Réforme des retraites : face à la crise, les limites du claquement de doigts
Confronté aux risques d’une crise sociale, politique et démocratique après le passage au forceps de la réforme des retraites par la voie du 49.3, Emmanuel Macron s’est expliqué devant les Français, mercredi 22 mars, sans pour autant ménager les syndicats. A partir du moment où il était acquis qu’il n’annoncerait pas le retrait du projet de retraite à 64 ans, sa décision de parler au « 13 heures » de TF1 et de France 2, à la veille de la neuvième journée de mobilisation, ne pouvait être perçue par ces derniers que comme une provocation. Parmi les plus sévères, Laurent Berger, le secrétaire général de la CFDT, a accusé le chef de l’Etat de « déni et de mensonge », après s’être vu reprocher de n’avoir pas su proposer de compromis sur la réforme.
Les syndicats sont furieux, la rue menace de s’embraser chaque nuit, le président résiste. A la façon de Nicolas Sarkozy, qui, en période de tensions, cherchait d’abord à souder son électorat, Emmanuel Macron a opté pour une posture offensive mais risquée. Il a défendu sa décision de faire travailler les Français plus longtemps en tentant de transformer en force ce qui fait la faiblesse de son second mandat. Faute de pouvoir se représenter en 2027, seuls comptent l’intérêt général et le temps long. Ainsi a-t-il plaidé, assumant l’impopularité de la réforme, mais concédant regretter de n’avoir pas réussi à en faire partager la nécessité.
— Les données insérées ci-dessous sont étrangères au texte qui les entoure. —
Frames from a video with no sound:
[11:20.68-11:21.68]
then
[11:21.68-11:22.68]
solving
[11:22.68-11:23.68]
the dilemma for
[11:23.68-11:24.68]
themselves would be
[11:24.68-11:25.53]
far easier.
Tout paraît bancal et fragile
En adoptant cette position de surplomb, le réélu de 2022 s’est transformé en procureur des blocages français, qu’il a mis sur le compte d’un manque de « lucidité collective », d’une difficulté à « partager les contraintes » et du jeu de défausse pratiqué par les oppositions. Dans la foulée, Emmanuel Macron a tenté d’élargir sa base en courtisant l’électorat libéral de droite. Alors que le Rassemblement national devient de plus en plus menaçant, il a placé la fin du quinquennat sous le signe du plein-emploi, de la lutte contre l’assistanat et de l’ordre républicain.
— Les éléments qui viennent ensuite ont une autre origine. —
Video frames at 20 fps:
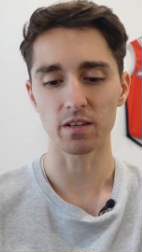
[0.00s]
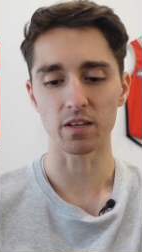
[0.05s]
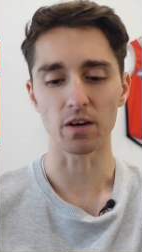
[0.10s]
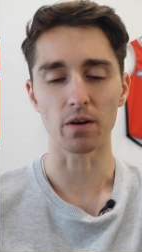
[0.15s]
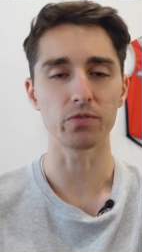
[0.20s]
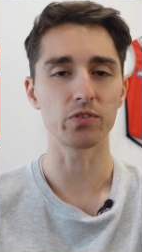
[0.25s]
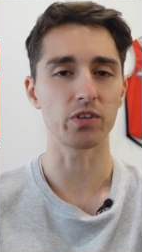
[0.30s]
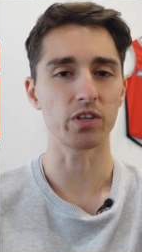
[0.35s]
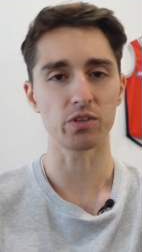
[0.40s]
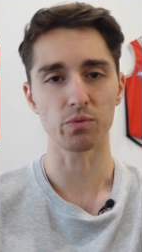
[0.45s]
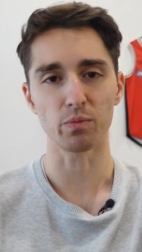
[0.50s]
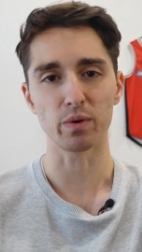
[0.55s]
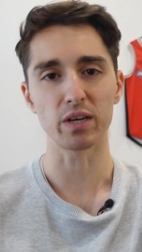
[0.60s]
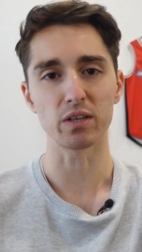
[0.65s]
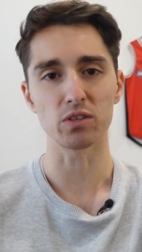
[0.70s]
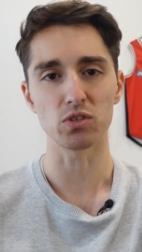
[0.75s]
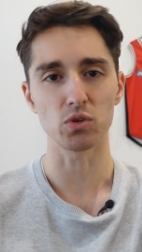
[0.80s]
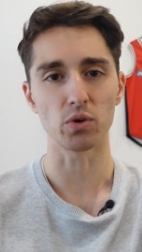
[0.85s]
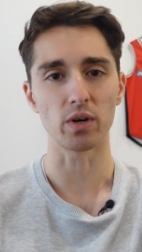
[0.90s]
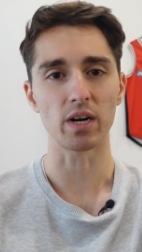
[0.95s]
the off season we
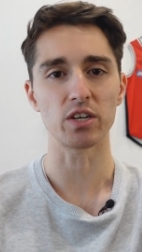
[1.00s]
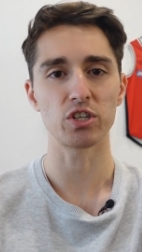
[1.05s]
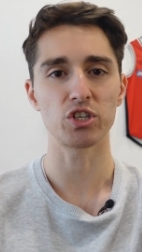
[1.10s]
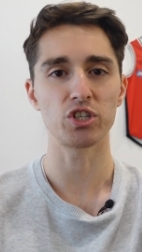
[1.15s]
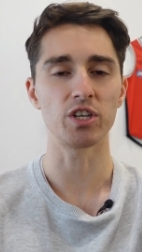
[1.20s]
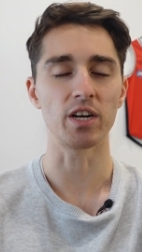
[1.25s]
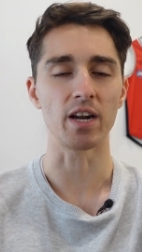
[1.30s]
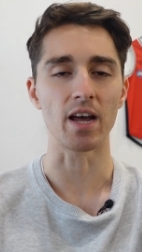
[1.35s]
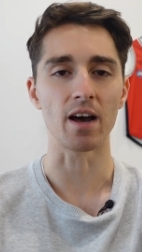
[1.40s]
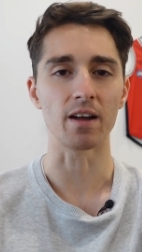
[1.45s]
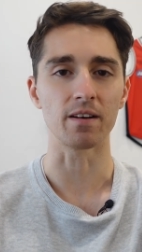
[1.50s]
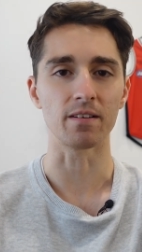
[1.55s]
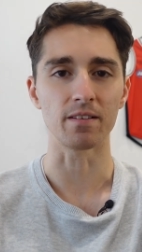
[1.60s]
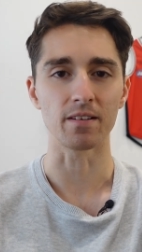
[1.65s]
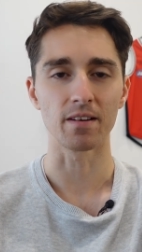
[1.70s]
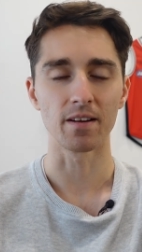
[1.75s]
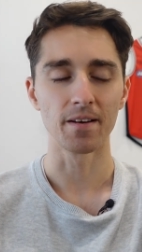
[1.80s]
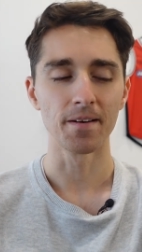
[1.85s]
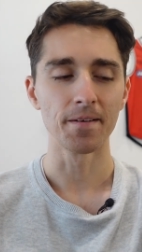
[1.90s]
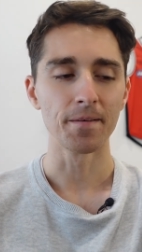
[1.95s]
can sort our shit out and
Dans un contexte où tous les acteurs publics souffrent d’un déficit de légitimité et où les oppositions, virulentes, sont incapables de construire une majorité alternative, le pari de la cohérence offre une toute petite capacité de rebond. Encore faut-il que les conditions de l’atterrissage soient bien négociées. Or, à ce stade, tout paraît bancal et éminemment fragile : aucune alliance ne se dessine avec des élus Les Républicains, divisés et rétifs à monter dans la galère. La première ministre, Elisabeth Borne, en sursis, dispose d’un petit mois pour tenter d’élargir la majorité et de rebâtir un agenda susceptible de décrisper l’atmosphère.
Le projet de loi sur l’immigration, qui risquait d’enflammer l’Assemblée nationale, est mis à la découpe ; à propos de l’école, de la santé, de l’écologie, des actions concrètes et immédiatement visibles sont invoquées qui ne passeront pas forcément par ce Parlement trop frondeur. L’idée d’une contribution exceptionnelle visant les entreprises qui font des bénéfices record est lancée dans le débat, sans autre précision.
Plus surprenant encore, le président de la République agit comme si la crise était déjà derrière lui en tendant la main aux partenaires sociaux pour qu’ils s’emparent des sujets révélés par le conflit : l’usure professionnelle, les fins de carrière, les petits salaires. C’est peut-être aux yeux des syndicats la provocation de trop, car, si depuis six ans le dialogue apparaît si difficile à construire, l’hôte de l’Elysée y est pour quelque chose. Pour que le pays avance, un président de la République se doit de savoir fabriquer du consensus. A ce stade, on n’y est pas du tout.